*Exercise*.
Beneath this instruction is a listing. Transcribe from it only the stretch from the line with "[16:56.70-16:57.50]" through the line with "[17:03.10-17:03.90]", both end lines included, exactly as written.

*Records for the exercise*.
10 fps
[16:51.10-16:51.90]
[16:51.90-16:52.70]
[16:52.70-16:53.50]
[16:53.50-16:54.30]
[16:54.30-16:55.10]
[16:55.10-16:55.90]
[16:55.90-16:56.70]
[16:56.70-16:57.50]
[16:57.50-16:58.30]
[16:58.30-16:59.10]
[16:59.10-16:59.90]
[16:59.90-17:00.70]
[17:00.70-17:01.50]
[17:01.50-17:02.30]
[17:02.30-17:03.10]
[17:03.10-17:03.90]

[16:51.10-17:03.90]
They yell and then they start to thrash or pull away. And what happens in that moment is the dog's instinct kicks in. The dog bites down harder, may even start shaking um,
--
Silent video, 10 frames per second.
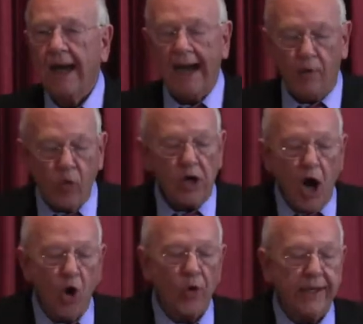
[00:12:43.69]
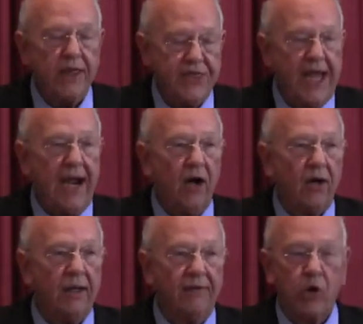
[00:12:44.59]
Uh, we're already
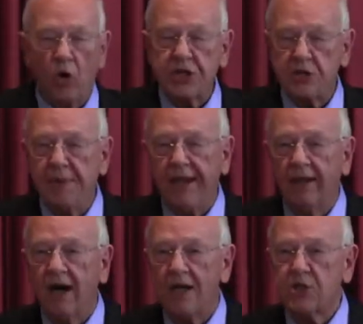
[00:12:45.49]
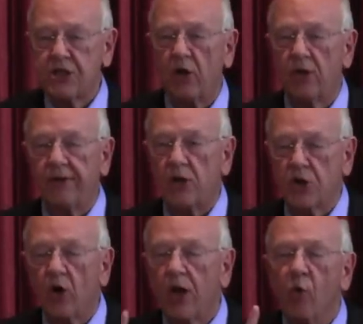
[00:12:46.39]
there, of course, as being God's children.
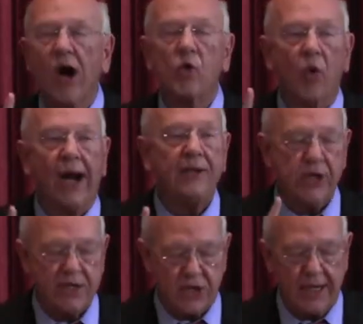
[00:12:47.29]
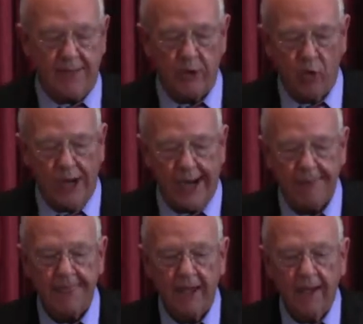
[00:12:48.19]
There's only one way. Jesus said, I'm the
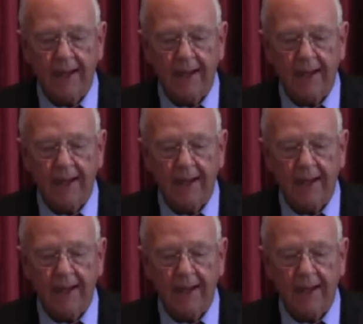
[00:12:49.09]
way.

*Written solution*.
[16:56.70-16:57.50]
[16:57.50-16:58.30]
[16:58.30-16:59.10]
[16:59.10-16:59.90]
[16:59.90-17:00.70]
[17:00.70-17:01.50]
[17:01.50-17:02.30]
[17:02.30-17:03.10]
[17:03.10-17:03.90]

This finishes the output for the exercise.